Task brief
Transcribe the records that follow. Keep every word exactly, and drop the pictures.

Top of Working data

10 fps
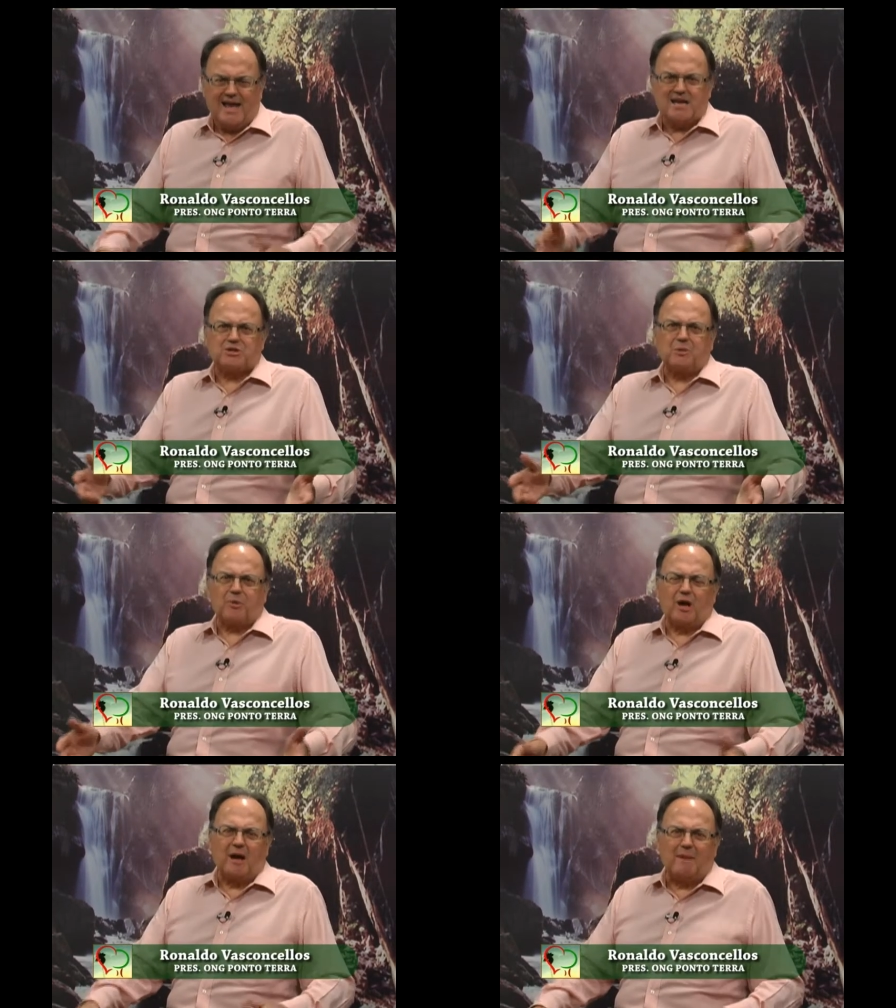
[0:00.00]
Este é o
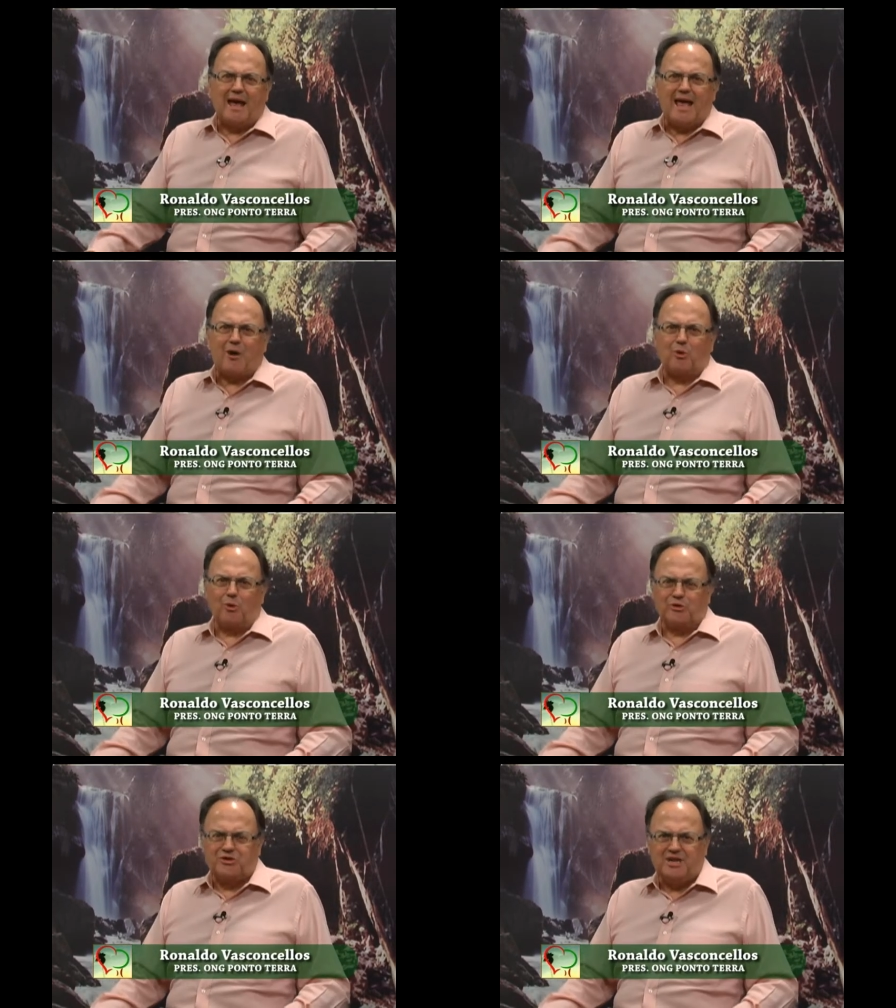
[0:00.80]
programa
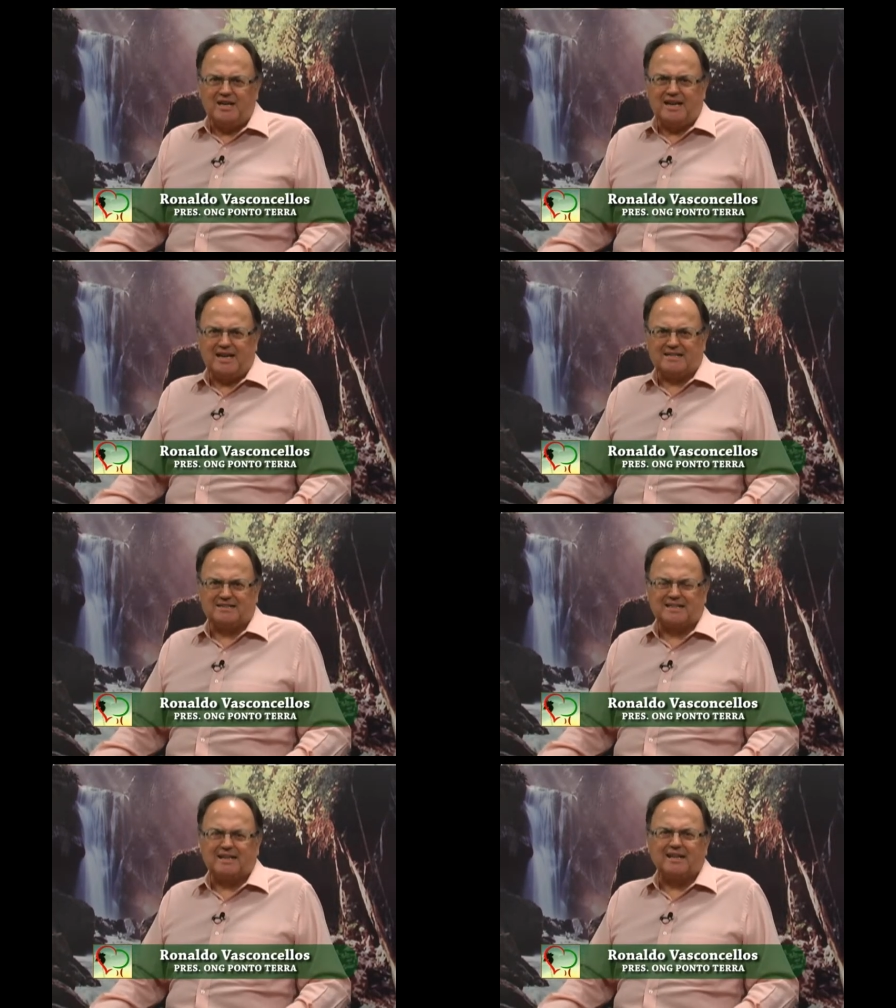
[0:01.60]
Ecologia e
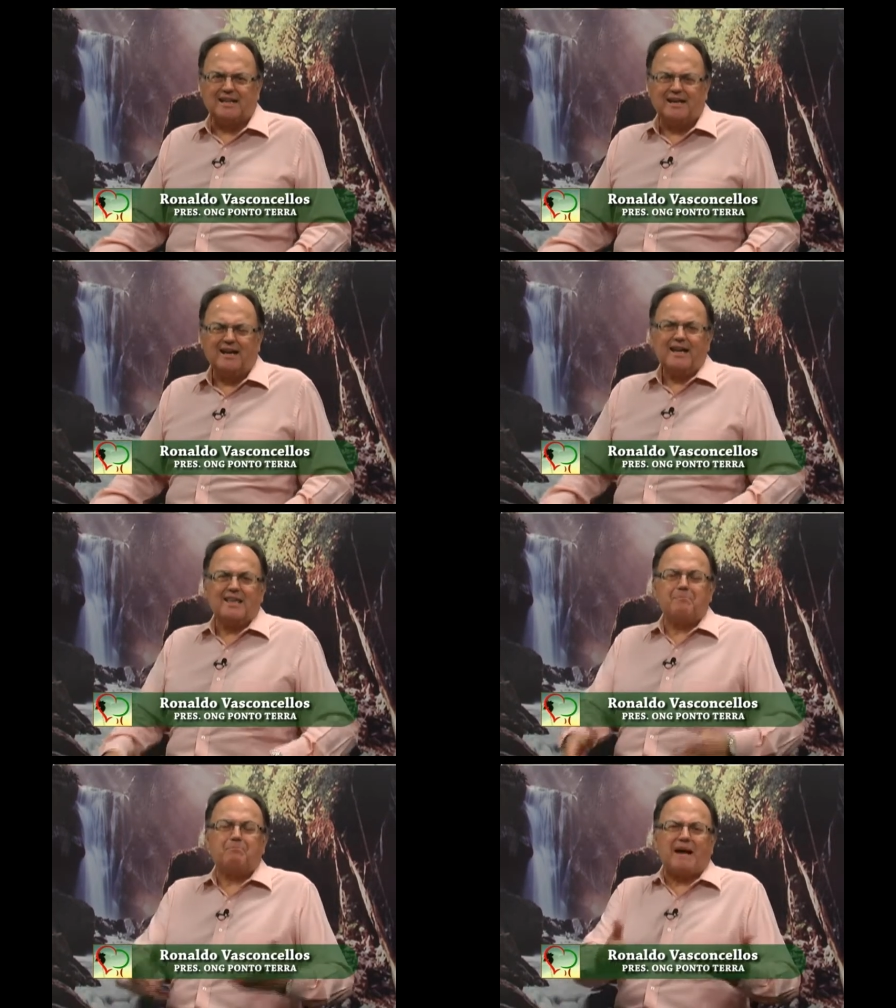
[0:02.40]
Cidadania
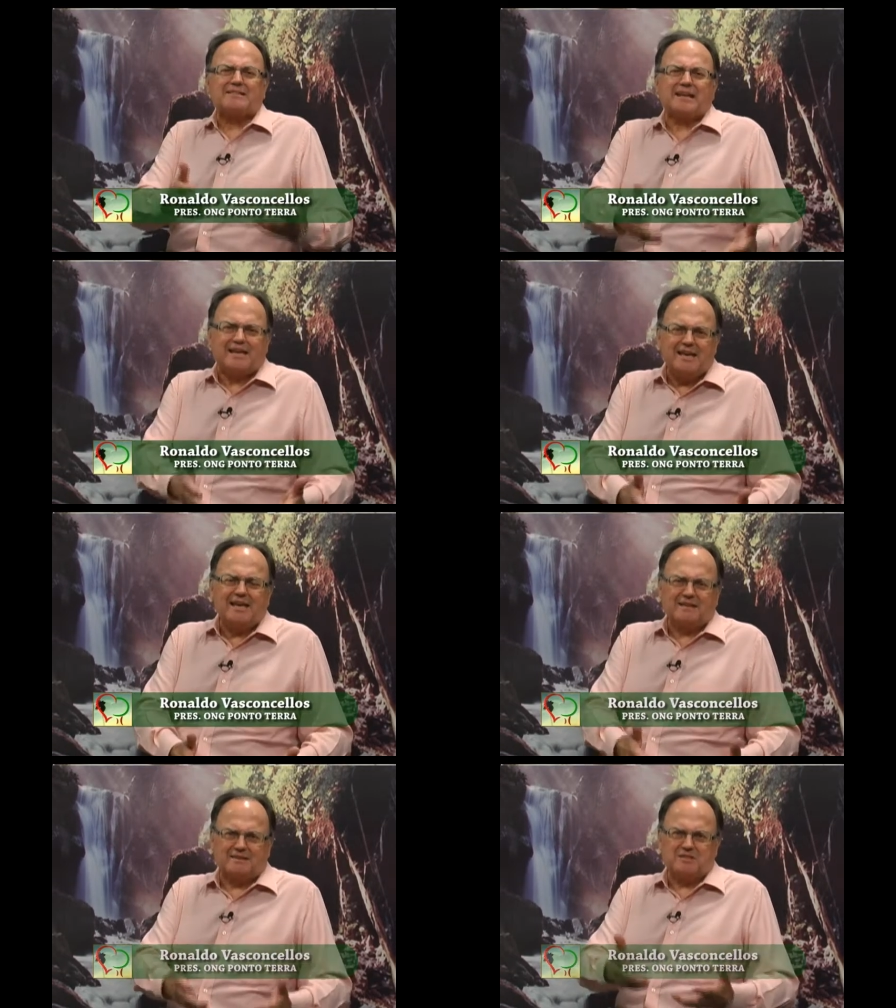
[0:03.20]
que passa aqui,
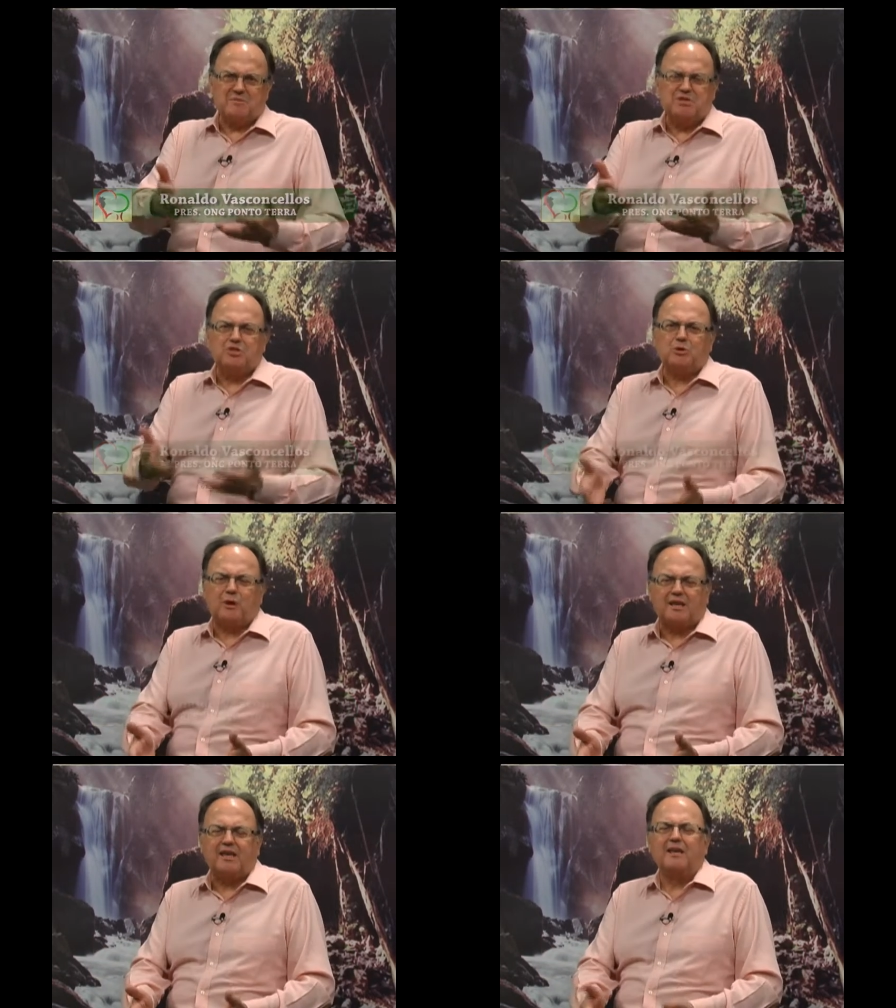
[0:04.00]
que é transmitido
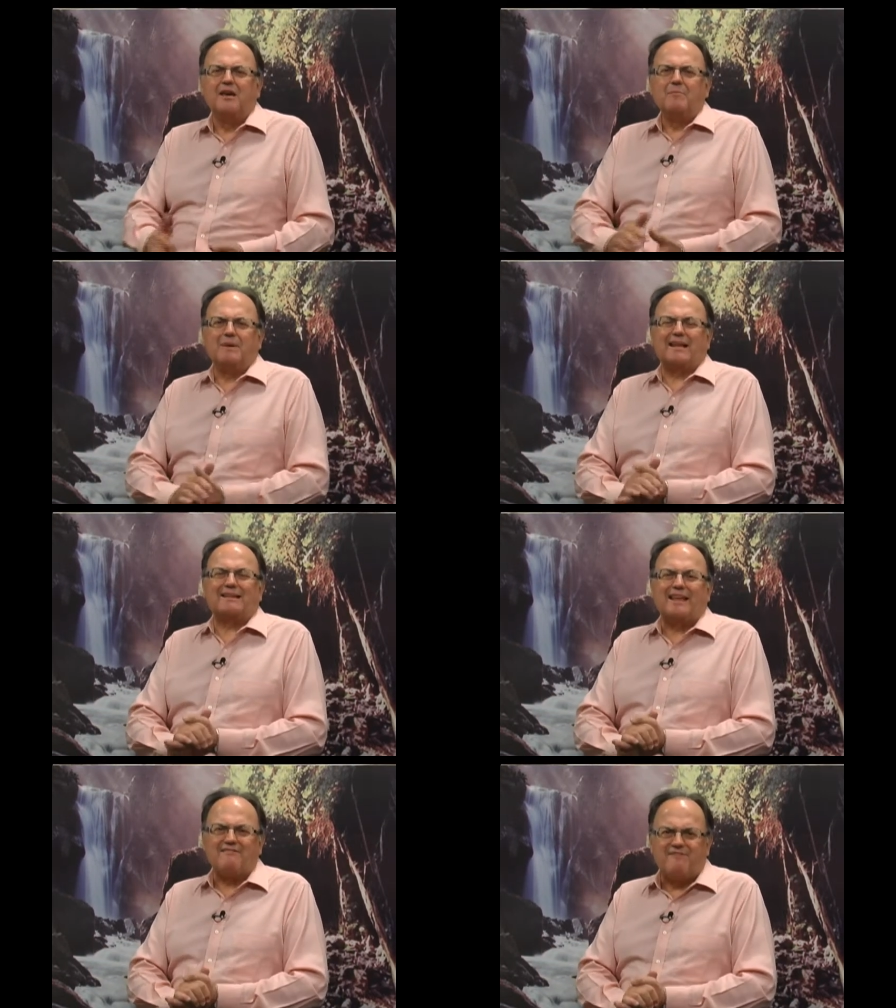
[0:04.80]
aqui pela
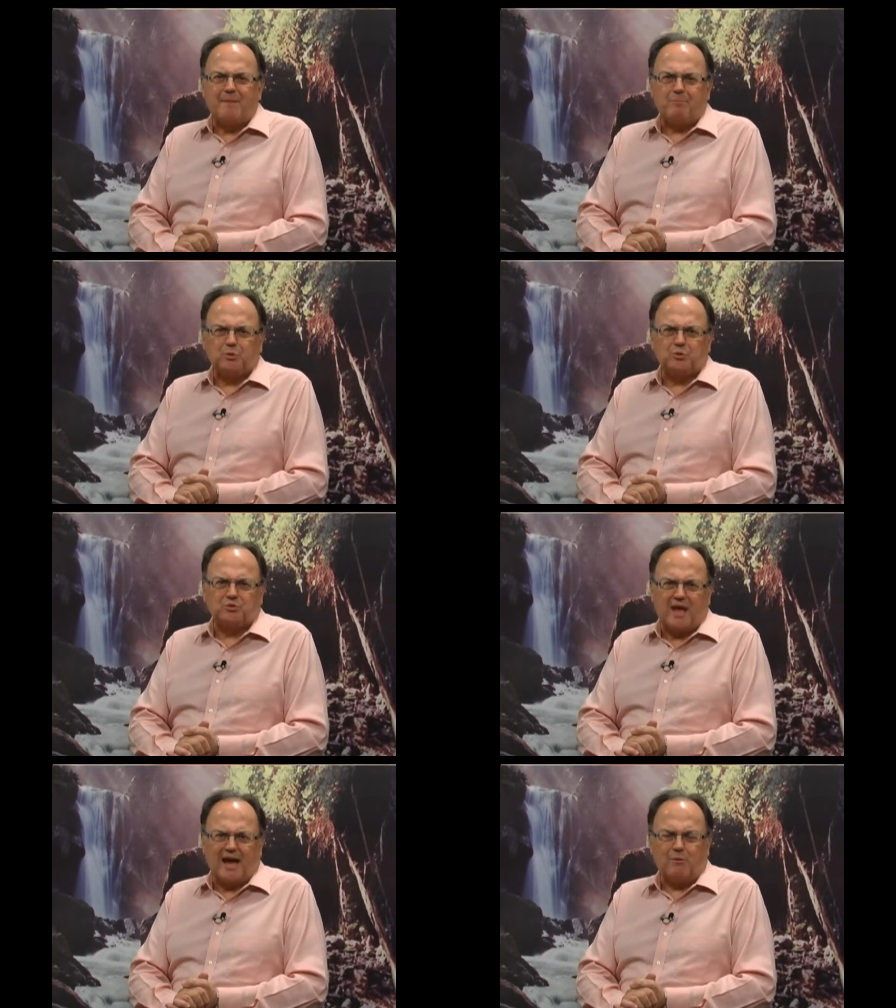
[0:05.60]
TV Ponto
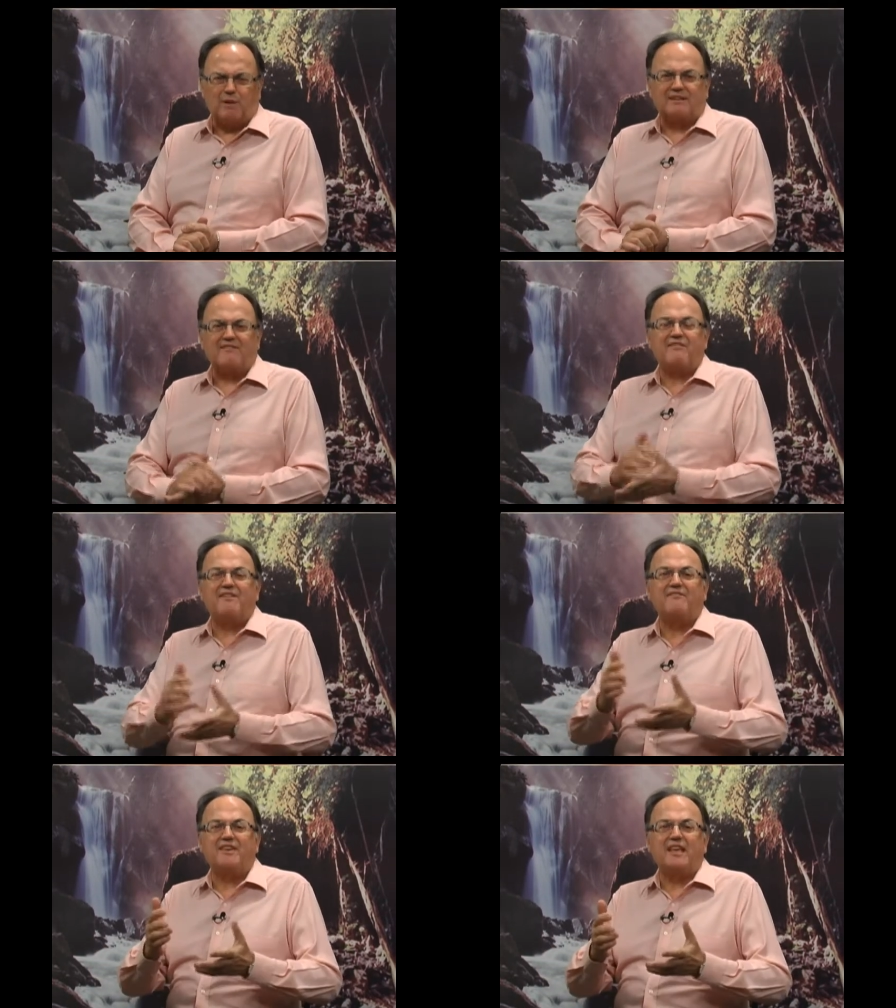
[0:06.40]
Terra, uma
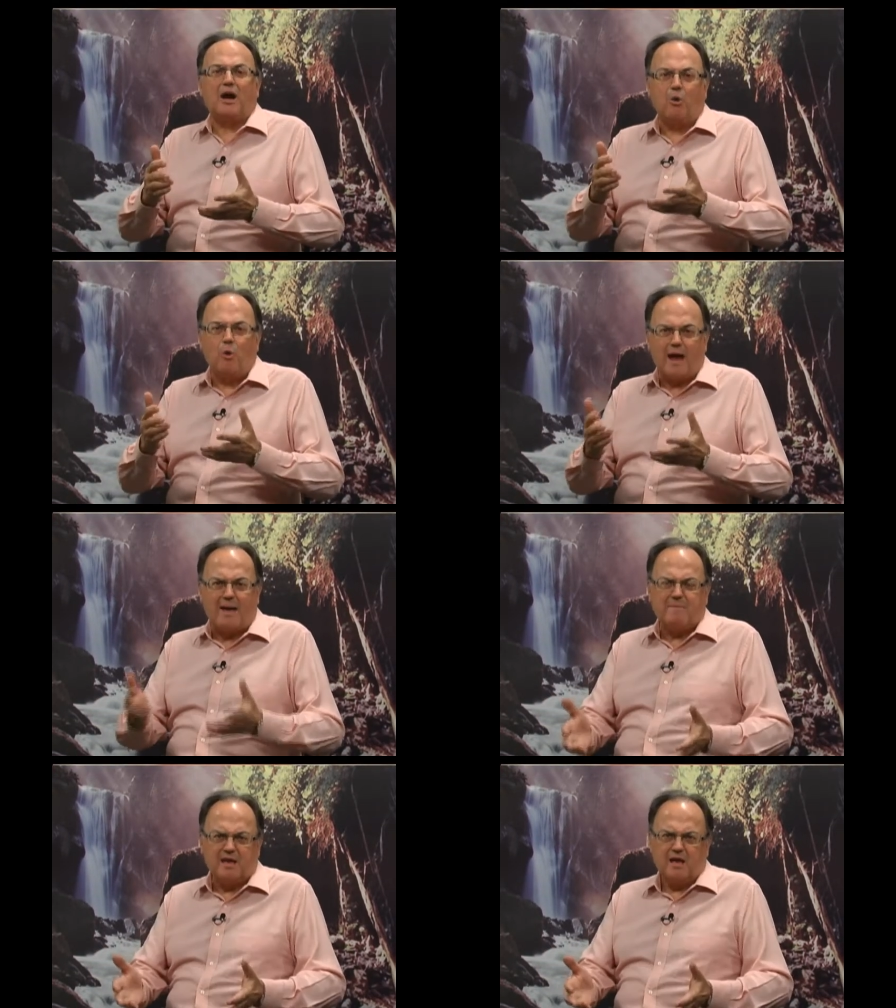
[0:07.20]
TV via
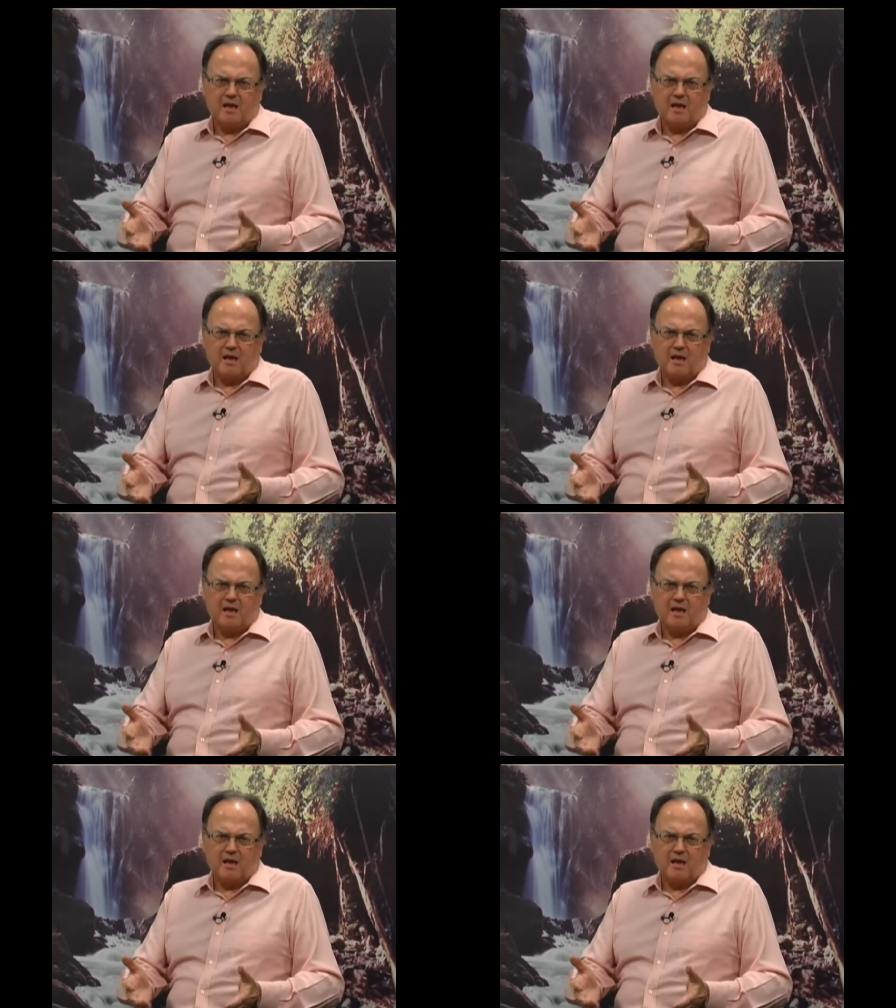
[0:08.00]
web,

Bottom of Working data

The answer
10 fps
[0:00.00]
Este é o
[0:00.80]
programa
[0:01.60]
Ecologia e
[0:02.40]
Cidadania
[0:03.20]
que passa aqui,
[0:04.00]
que é transmitido
[0:04.80]
aqui pela
[0:05.60]
TV Ponto
[0:06.40]
Terra, uma
[0:07.20]
TV via
[0:08.00]
web,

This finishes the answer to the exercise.